By Brig Sarvesh Dutt Dangwal (Retd)
The Tour of Duty (TOD) scheme has been the flavour of the past few years and has gained greater traction in the print and social media, as the day and time of its launch nears the formal promulgation by the MoD and the Army. Some informed persons are second guessing that, like the announcement of the appointment of the CDS by the Prime Minister from the ramparts of the Red Fort on 15 August, this too may be heralded similarly. In politics, optics counts and the PM doesn’t miss an opportunity to use it to his Government’s and the Party’s advantage and which I don’t grudge him. Be that as it may, there is much that has been gleaned from the bits and pieces of information which has come out in the print and digital media. While the broad configurations of the ToD scheme is known to the public from that which is available in the public domain, the actual nuts and bolts and nitty-gritty of the same is still in the penumbra zone of knowledge in the absence of any formal press release attributed to the MoD/ Army. Therefore, how exactly will the scheme actually unfold and embed itself on the ground is still on the margins of mere conjecture or else assumptions premised upon the domain knowledge of professionals.
The figure of deficiency in the ranks and files of the Army below officer rank, which is being bandied about, is 97,177. This does not include the deficiency of 7,476 officers.
In the context of several writings on the ToD scheme by Army luminaries, particularly Maj Gens Madhok, Raj Mehta and Lt Gens KJ Singh, Shankar and Menon, they all have very articulately and analytically read into it conceptually and rejected the proposal.
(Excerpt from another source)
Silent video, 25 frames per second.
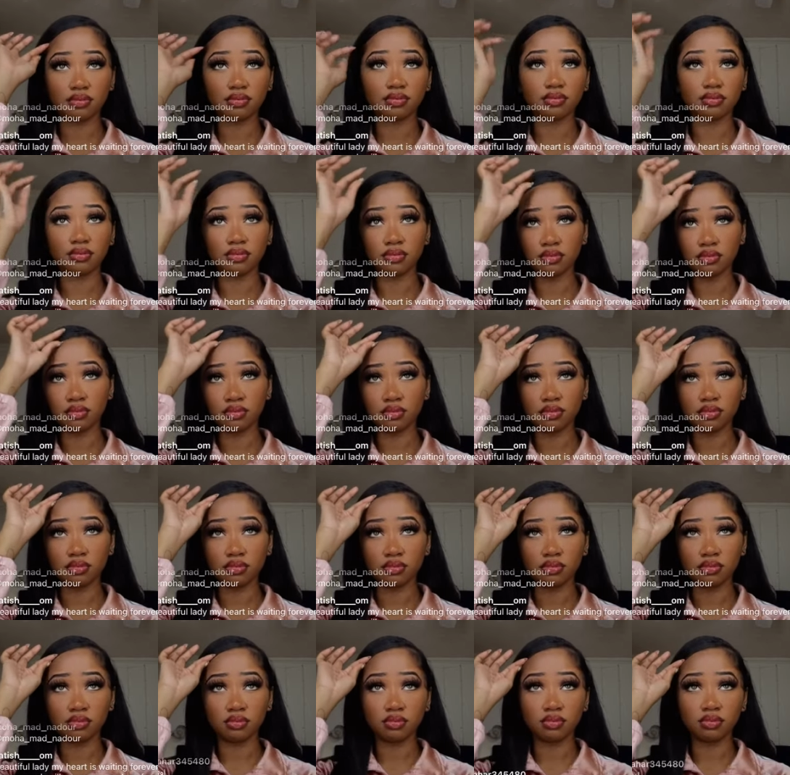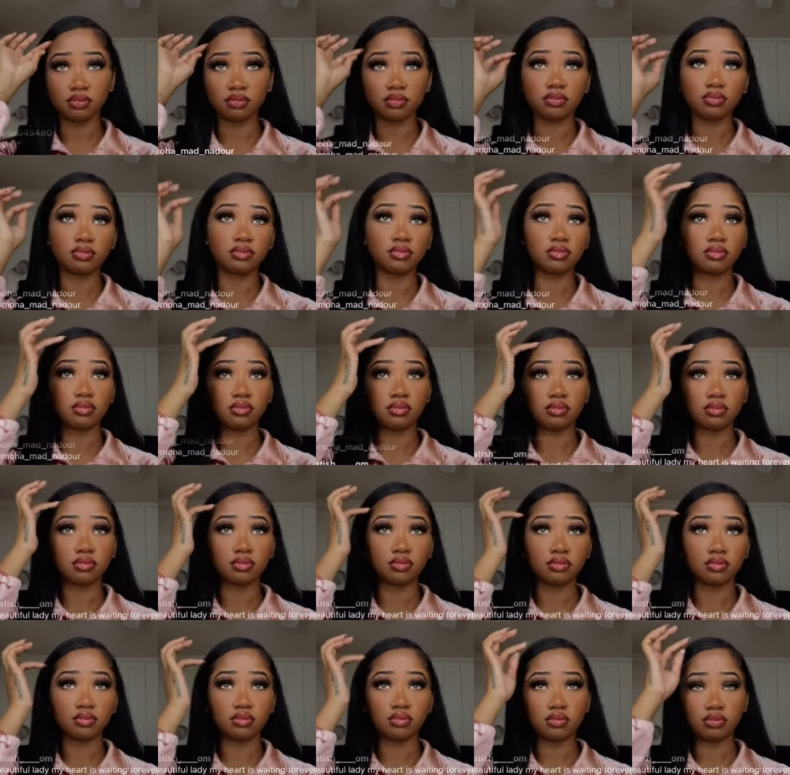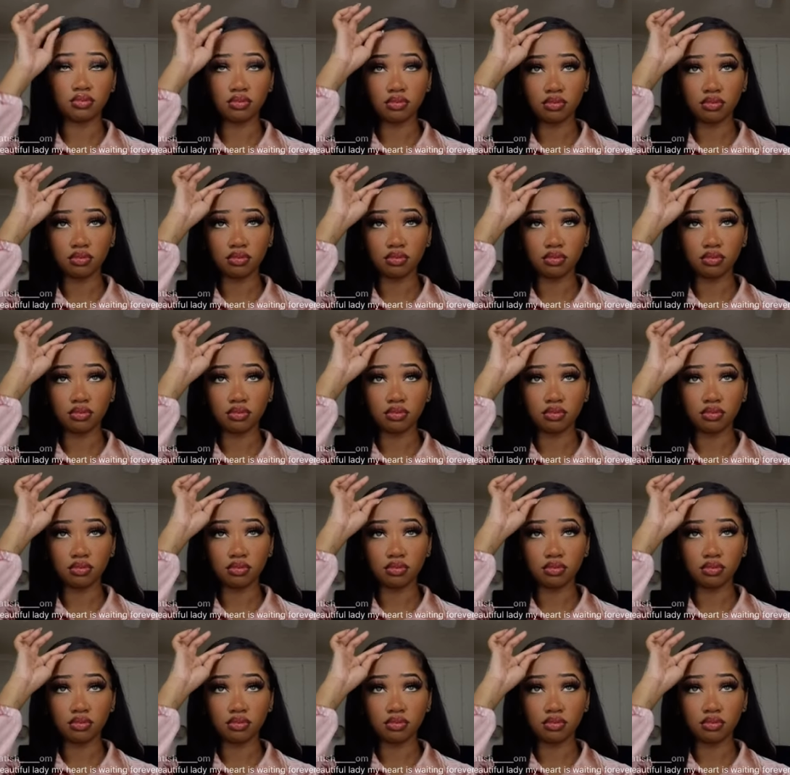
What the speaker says: No one is speaking in this clip.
Their ground is the poor understanding of “what goes into the making of a combat soldier” by those who have attempted to bite the bullet and espoused an egregious solution to achieve the twin objectives of fiscal prudence and churning out seasonal patriots from the assembly line of the Military. It doesn’t happen this way and one size doesn’t fit all is their laboured argument to plead the futility of such a scheme when National Security is at stake. ‘Volunteer Conscripts’ is an oxymoron that is best not used in this context, only because it takes away from the fire and brimstone, which combat will expose these seasonal patriots to. In the absence of career certainty, which will adversely impact the trust factor, an essential ingredient of war fighting and team work; the hyperbole of Agniveer will not hold ground and will collapse under the fatuous burden of mere hope and change belying experienced counsel in the matter. We are playing with something dangerous and for which the Armed Forces must not be used as a laboratory for experimenting on matters of critical National Security.
While the subject has been dealt with at the conceptual level by those who have written about it, none has gone beyond into the actual unfolding of the scheme on the ground. How will it play out? The devil is in the details and of which not much is known. I am quite sure and certain that the concerned staff officers entrusted with the responsibility to delineate the actuals of the scheme must have formulated the algorithm to implement it; but it is my considered view that it will be riddled with imponderables emanating from the complicated complexities of human intangibles. This will manifest itself much later and will have a telling effect on the professional homogeneity and organic competence of units and sub units. While the tangibles will be managed by the infrastructure and logistics available to the Army but would we be able to hone the spirit of the soldier, a vital component of the art and science of soldiering? It will be an unseemly challenge for those who will command these Agniveers only because human minds cannot be kept captive to a cause, which does not factor the interest of the individual in a macabre, gruesome and morbid reality, that soldiering is all about.
I do not wish to make any prognostications into the future outcome of this ToD scheme, but have only this to say that we are not being prudent by unnecessarily fiddling with the hornet’s nest when other choices are available. We have, in this, tried to Situate the Appreciation than Appreciate the Situation.